Bang & Olufsen Home Cinema
Home Cinema
Creating the perfect illusion
"Cinema sound on video meant that, in order to create Dolby Surround Sound, the television had to be fitted with four additional loudspeakers in a previously unheard-of design"
Bang & Olufsen has had a very long association with the silver screen. Right back to the days of silent movies in fact! Sound movies have made enormous technological strides since then and if someone were to travel into the future from these embryonic years they would hardly recognise the progress which has been made.
The company launched the ultimate combination of the qualities of the cinema and the theatre for the home, with the Beosystem AV 9000 in 1991 (as pictured).
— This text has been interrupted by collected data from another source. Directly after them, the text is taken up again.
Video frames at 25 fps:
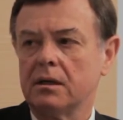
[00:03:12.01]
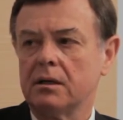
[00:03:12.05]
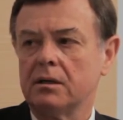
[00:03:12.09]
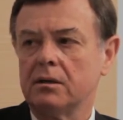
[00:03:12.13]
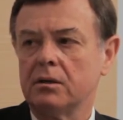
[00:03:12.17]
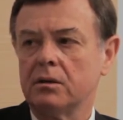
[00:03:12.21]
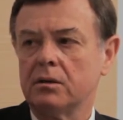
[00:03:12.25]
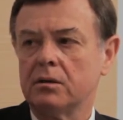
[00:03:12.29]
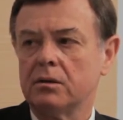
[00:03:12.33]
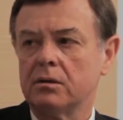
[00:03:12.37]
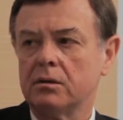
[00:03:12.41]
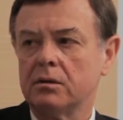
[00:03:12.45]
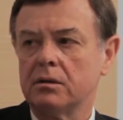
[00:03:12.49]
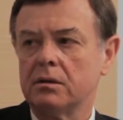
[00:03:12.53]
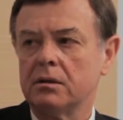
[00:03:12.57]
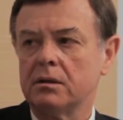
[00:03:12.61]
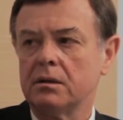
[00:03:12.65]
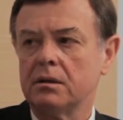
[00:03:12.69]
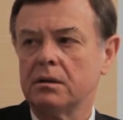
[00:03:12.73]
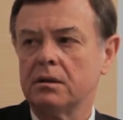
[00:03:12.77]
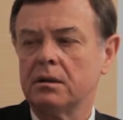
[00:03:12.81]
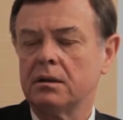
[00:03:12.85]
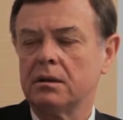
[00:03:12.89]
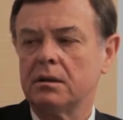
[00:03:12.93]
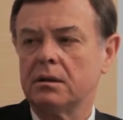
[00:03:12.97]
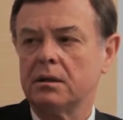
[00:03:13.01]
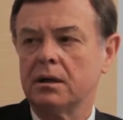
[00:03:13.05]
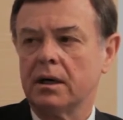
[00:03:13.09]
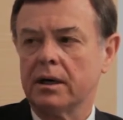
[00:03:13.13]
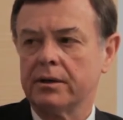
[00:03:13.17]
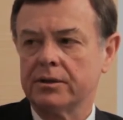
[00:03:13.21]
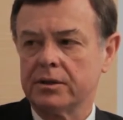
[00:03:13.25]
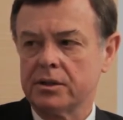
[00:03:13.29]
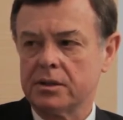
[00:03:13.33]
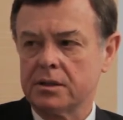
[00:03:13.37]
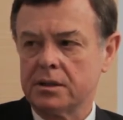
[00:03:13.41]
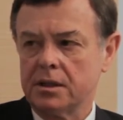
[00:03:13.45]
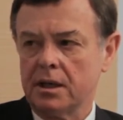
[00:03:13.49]
you could
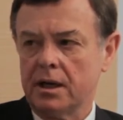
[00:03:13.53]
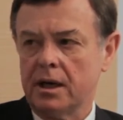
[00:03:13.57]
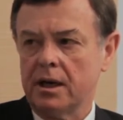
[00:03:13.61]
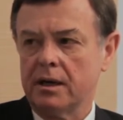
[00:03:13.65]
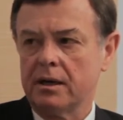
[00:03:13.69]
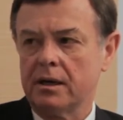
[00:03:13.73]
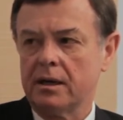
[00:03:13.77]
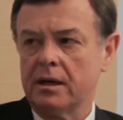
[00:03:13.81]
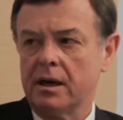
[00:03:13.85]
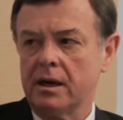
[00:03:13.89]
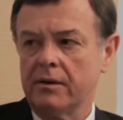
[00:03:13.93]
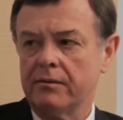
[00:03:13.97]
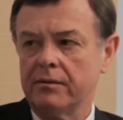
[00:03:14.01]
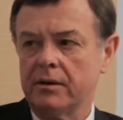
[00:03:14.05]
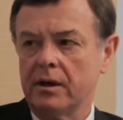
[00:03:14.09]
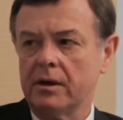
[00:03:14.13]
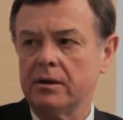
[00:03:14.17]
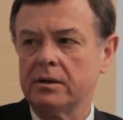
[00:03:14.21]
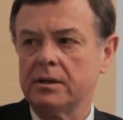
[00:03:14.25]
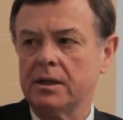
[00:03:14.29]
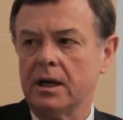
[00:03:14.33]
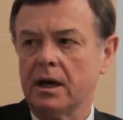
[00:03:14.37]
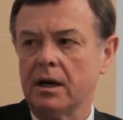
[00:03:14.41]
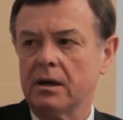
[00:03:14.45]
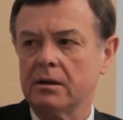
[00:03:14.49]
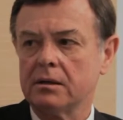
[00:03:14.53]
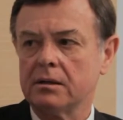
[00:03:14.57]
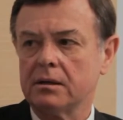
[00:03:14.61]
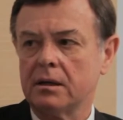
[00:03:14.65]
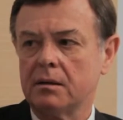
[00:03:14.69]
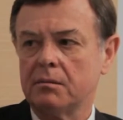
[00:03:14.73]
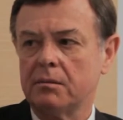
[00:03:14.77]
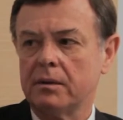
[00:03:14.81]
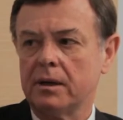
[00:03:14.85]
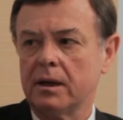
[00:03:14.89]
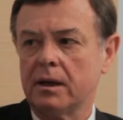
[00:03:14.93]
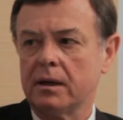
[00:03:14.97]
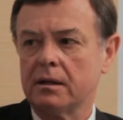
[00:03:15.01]
understand and have no doubt
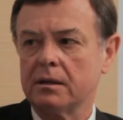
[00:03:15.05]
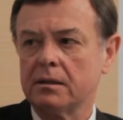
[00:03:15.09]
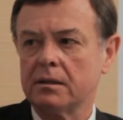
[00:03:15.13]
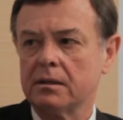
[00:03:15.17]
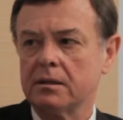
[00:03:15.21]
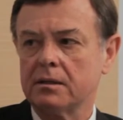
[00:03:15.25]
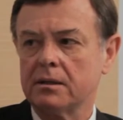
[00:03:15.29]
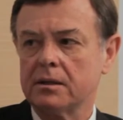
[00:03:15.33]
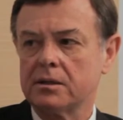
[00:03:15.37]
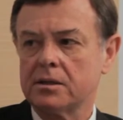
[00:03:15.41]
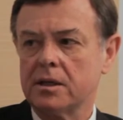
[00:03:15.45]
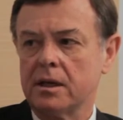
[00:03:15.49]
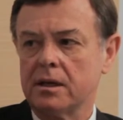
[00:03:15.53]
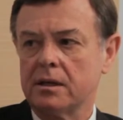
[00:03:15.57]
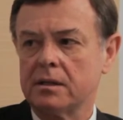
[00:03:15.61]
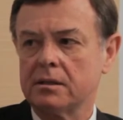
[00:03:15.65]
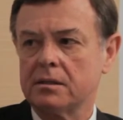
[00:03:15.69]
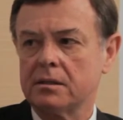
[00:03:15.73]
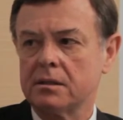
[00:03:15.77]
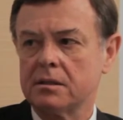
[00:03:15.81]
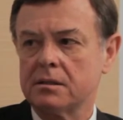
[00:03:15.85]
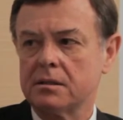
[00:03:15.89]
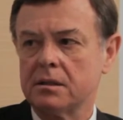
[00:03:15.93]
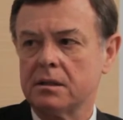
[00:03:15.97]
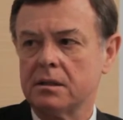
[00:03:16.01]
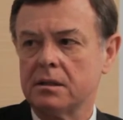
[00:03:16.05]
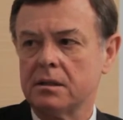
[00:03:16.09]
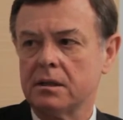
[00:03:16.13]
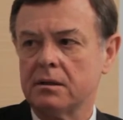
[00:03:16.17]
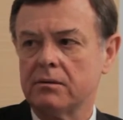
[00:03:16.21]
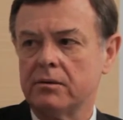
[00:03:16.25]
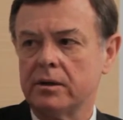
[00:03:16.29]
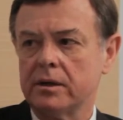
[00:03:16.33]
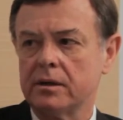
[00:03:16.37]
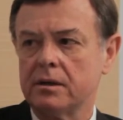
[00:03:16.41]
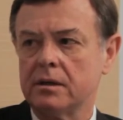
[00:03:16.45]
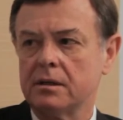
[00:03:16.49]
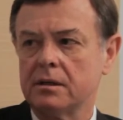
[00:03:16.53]
about the sentences that he'd
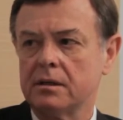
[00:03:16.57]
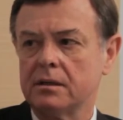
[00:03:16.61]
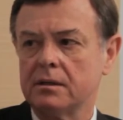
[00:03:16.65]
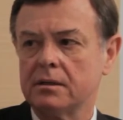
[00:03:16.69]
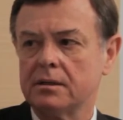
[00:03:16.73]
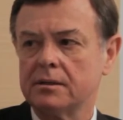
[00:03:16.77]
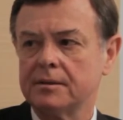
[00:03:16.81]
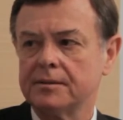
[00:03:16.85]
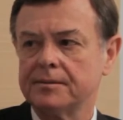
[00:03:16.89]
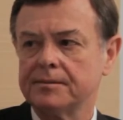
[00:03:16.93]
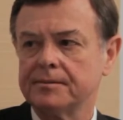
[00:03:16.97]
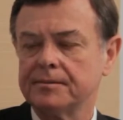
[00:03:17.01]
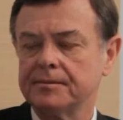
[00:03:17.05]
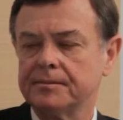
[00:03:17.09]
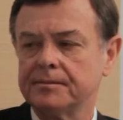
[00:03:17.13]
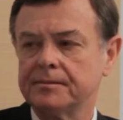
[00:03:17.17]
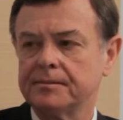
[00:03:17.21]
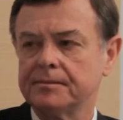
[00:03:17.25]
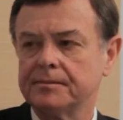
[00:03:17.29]
written. Mm.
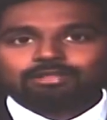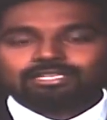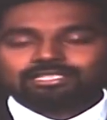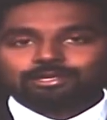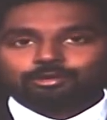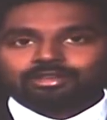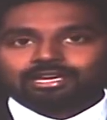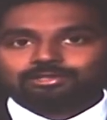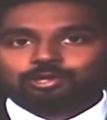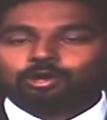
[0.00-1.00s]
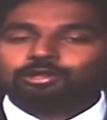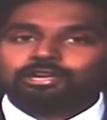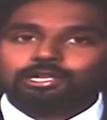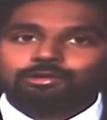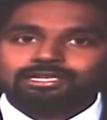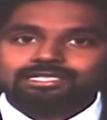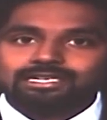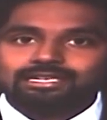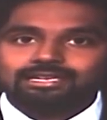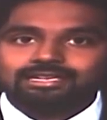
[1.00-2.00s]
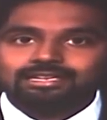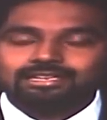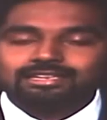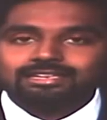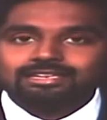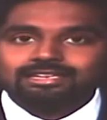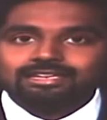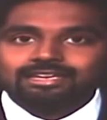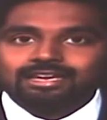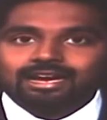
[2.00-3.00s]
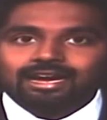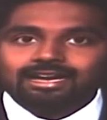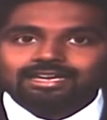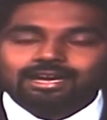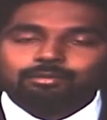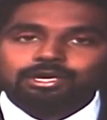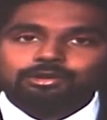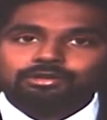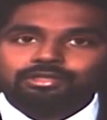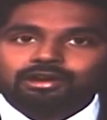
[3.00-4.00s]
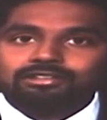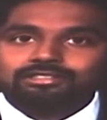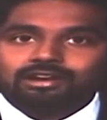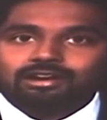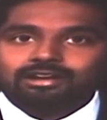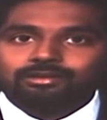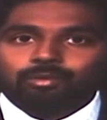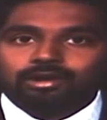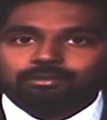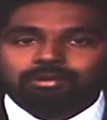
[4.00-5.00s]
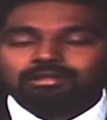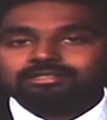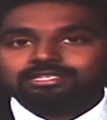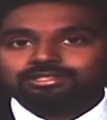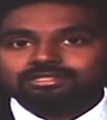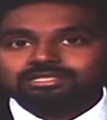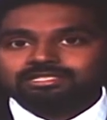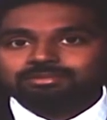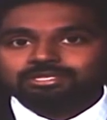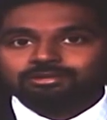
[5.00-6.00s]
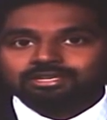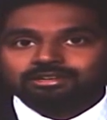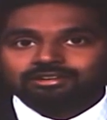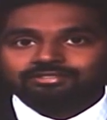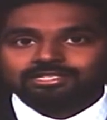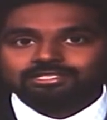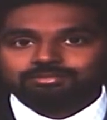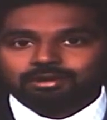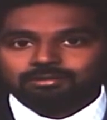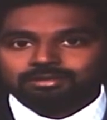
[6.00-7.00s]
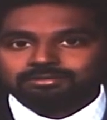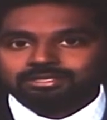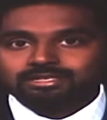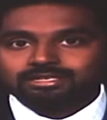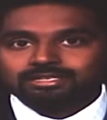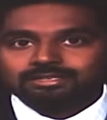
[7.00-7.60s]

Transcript: Leslie, you're the next caller. Hello, Leslie. Hi. Hi. Uh, what are your thoughts on what our politicians need to be doing here to fix this problem?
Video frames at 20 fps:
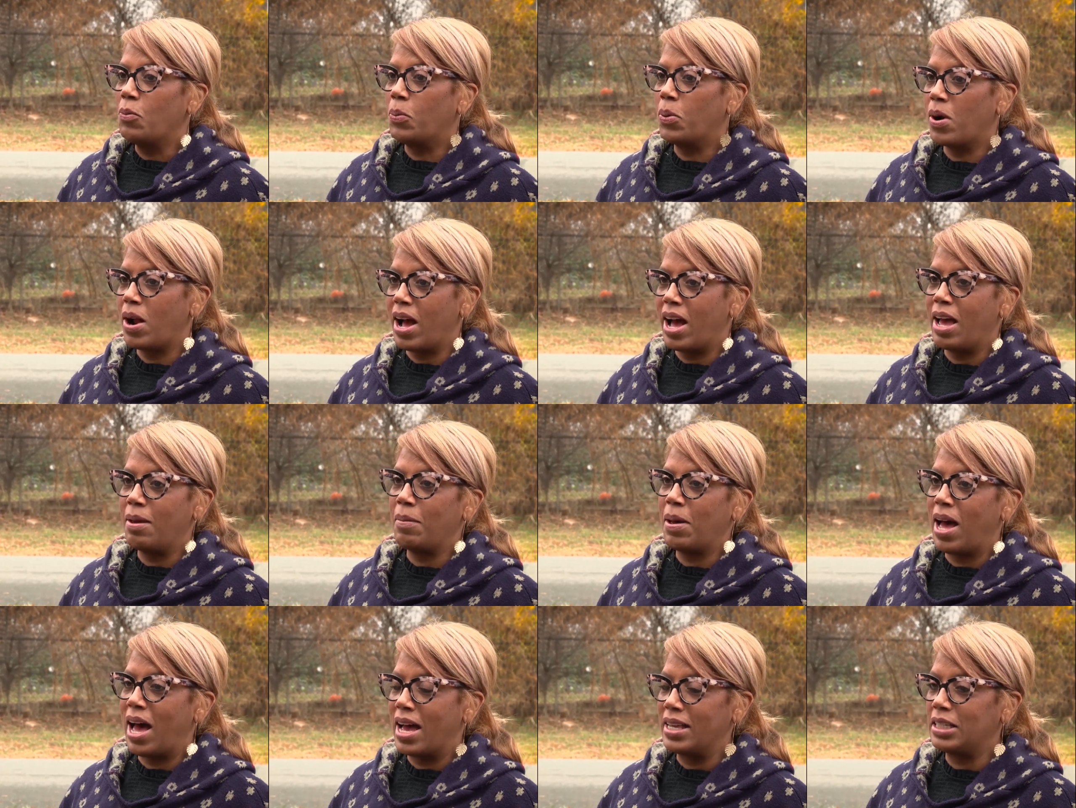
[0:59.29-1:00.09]

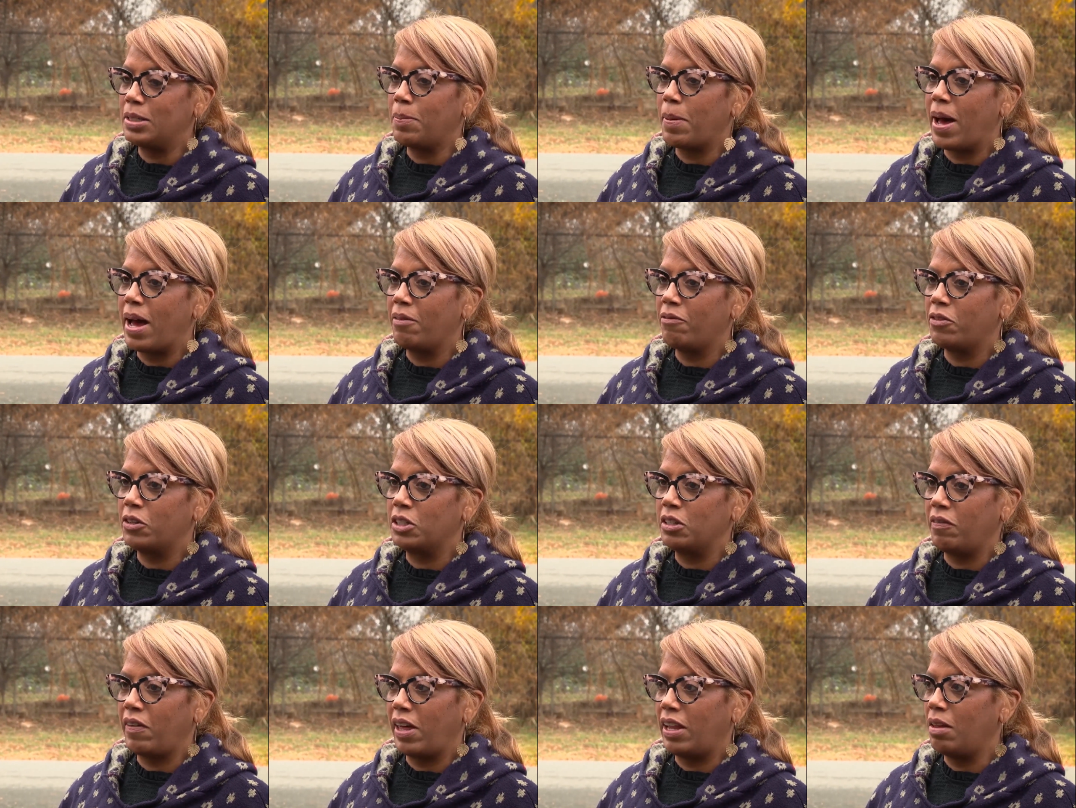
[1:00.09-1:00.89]
prime hotspot for
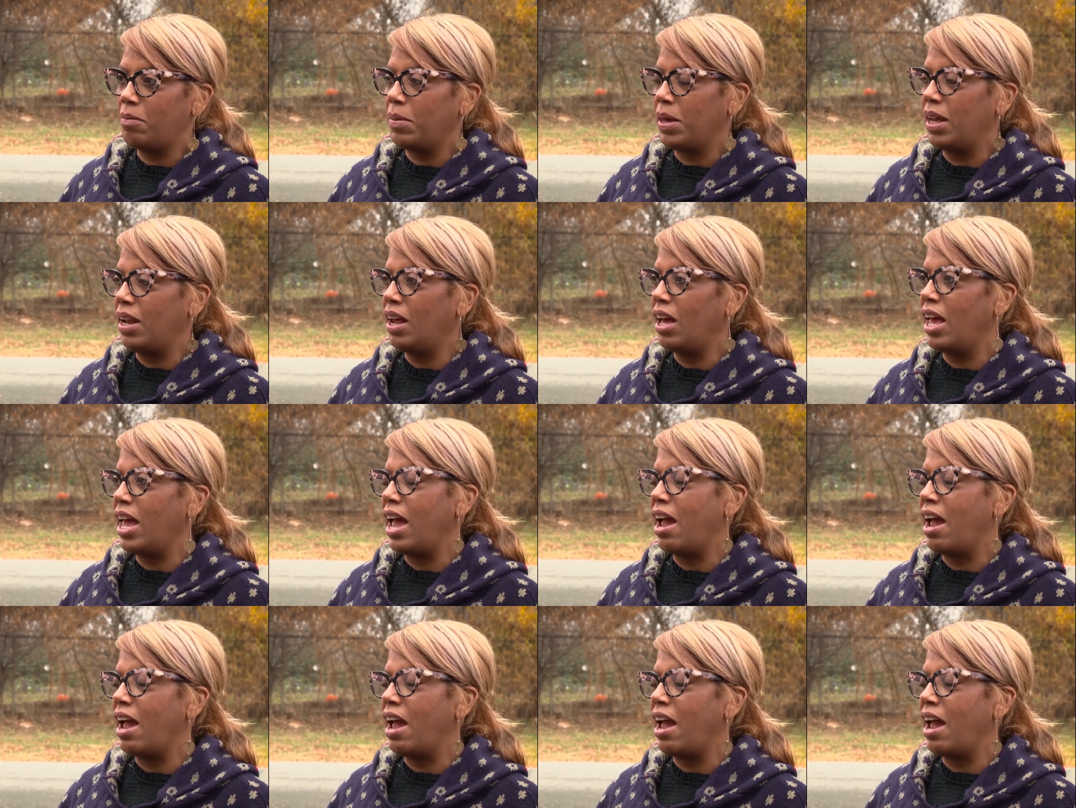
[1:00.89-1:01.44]
development.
This could be done because it was possible to buy video tape with Dolby Surround. This was a complete break with the television of the past. Cinema sound on video meant that, in order to create Dolby Surround sound, the television had to be fitted with four additional loudspeakers in a previously unheard-of design. The clumsy, square loudspeaker cabinets were gone and people marvelled at the audacity of designer David Lewis when he laid an organ pipe on the table and challenged the technicians to create tall, slender loudspeakers that were rounded into the bargain.
It had become increasingly difficult to explain the kind of picture quality that the company was producing. The public wanted explanations and these became difficult to give when the technicians constantly create new standards. Accordingly, the concept of VisionClear arose as an overall Bang & Olufsen definition of high-class picture quality: Dynamic luminance Peaking, Wideband CTI, Black Line and, of course, Automatic Cut-off Control.
"We created the perfect illusion of a cinema. The curtains gently parted aside when the viewer activated the TV or video." These technicians were the only ones ever to get the idea of having the television turn towards the viewer, using the motorised base. Just stay in your seat. The television turns towards you! They integrated sound and picture with the words "sound makes the picture" and what a picture!